You know, it got up to a rough start as business leaders broke up with the president, the business president, putting his pro-growth agenda at risk. The initial sell-off began on rumors that Gary Cohn, Trump's economic adviser, would resign. They fell further after some big-name earnings disappointed. Yet, Walmart fell 2 percent, sales rose but largely because of discounts squeezing margins.

But the market hit the lowest spot after the Barcelona attack. That news hit airline stocks particularly hard. The sector was one of the worst performers on the day.

Ford will pay up to $10 million to settle a federal investigation. The charge: harassment of women and black employees. The Equal Employment Opportunity Commission says it found proof, proof of harassment at two Illinois plants and that the company retaliated against employees who complained. Ford does not admit fault but it agrees to make the payments to avoid an extended dispute.

Former Corinthian College students could get $183 million in debt relief. Forty-one student borrowers were hit by predatory lending scheme at the college. Now, the Consumer Financial Protection Bureau has reached a settlement with the firm that funded those loans, alleging it offered high-interest rates to students it knew would default. Corinthian was one of the largest for-profit colleges in the U.S. It closed in 2015 after the government accused it of misleading students by overstating job placement rates.

BRIGGS: All right. Much to get to next hour, the latest on the Barcelona terror attack and President Trump coming under fire from Republican senators in the South.

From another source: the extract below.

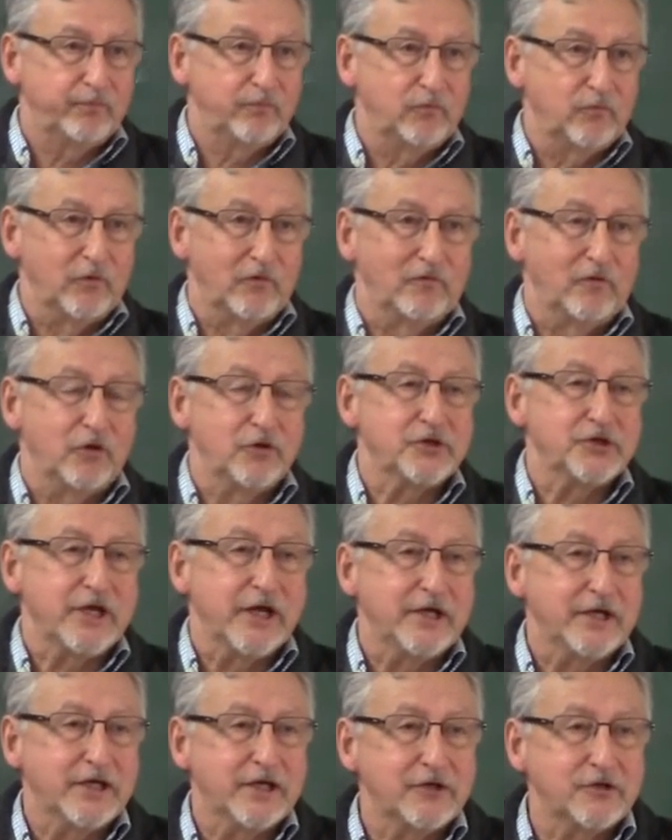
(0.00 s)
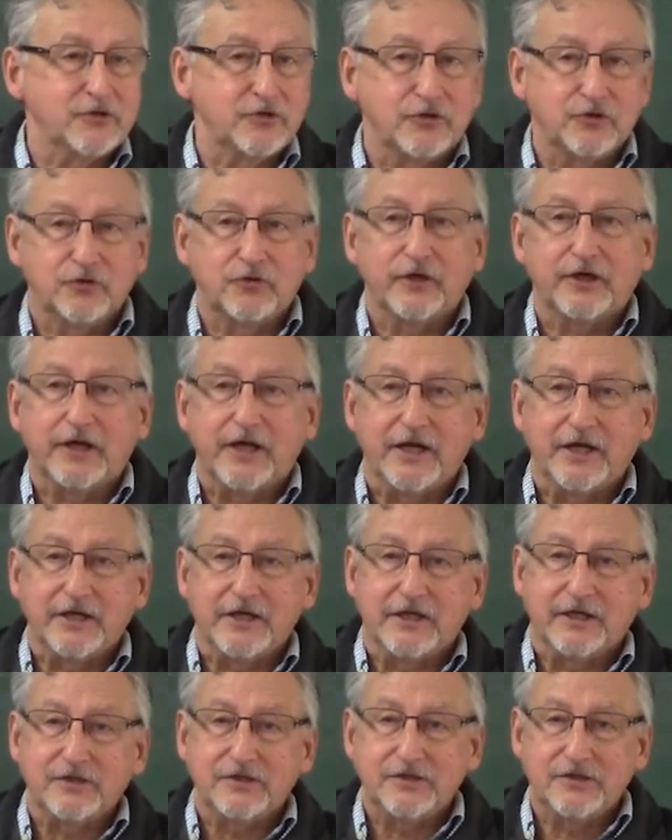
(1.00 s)
reverse endings or trick
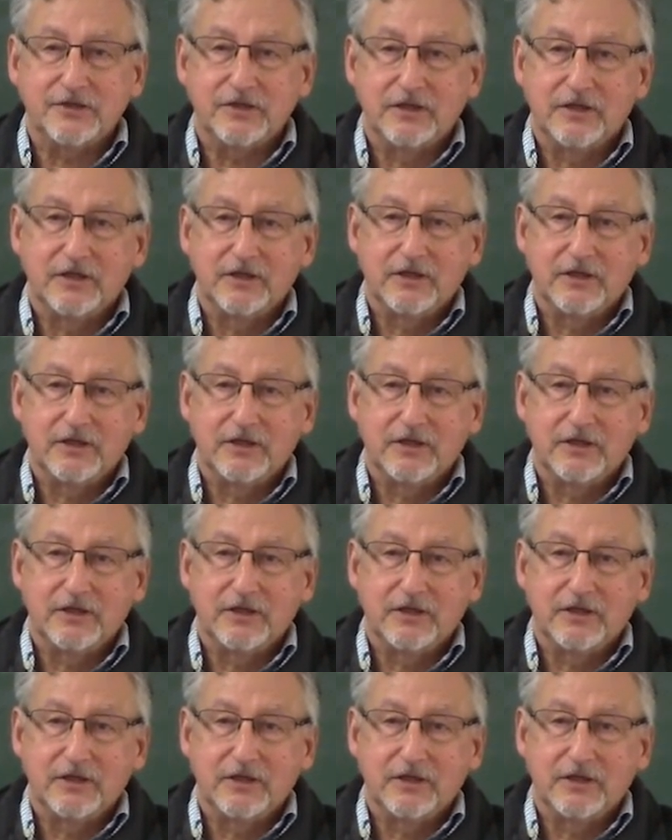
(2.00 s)
endings.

EARLY START continues right now.


BRIGGS: Terror in Spain. Right now, the attacker still on the run after speeding a car through a busy tourist area. More than a dozen are dead as police foil a second attack. We'll have a live report moments away.

ROMANS: And President Trump responds to the terror attack with a debunked myth days after saying he waits for facts. Why peddle a fake anecdote that's essentially a lie?

Good morning, and welcome to EARLY START. I'm Christine Romans.

BRIGGS: And I'm Dave Briggs. It's Friday, August 18th, 5:00 a.m. in the East, 11:00 a.m. in Barcelona.

That's where we begin with the manhunt underway for the driver who plowed into pedestrians, zigging and zagging through a crowd at Barcelona street in a deadly terror rampage. Officials now say police foiled a second attack hours later in the coastal town of Cambrils, some 70 miles away. Five terrorists killed there in a shoot-out with police.

ROMANS: Again, this video you're watching is incredibly graphic. Just so sad. You know, this all started around 5:00 p.m. local time Thursday, in one of Barcelona's most popular tourist districts. Thirteen people were killed. At least 100 injured when the van drove into the crowd.

ISIS claims the attackers were soldiers of the Islamic state. And in a bizarre twist, a house explosion in another town the night before is linked to those attacks.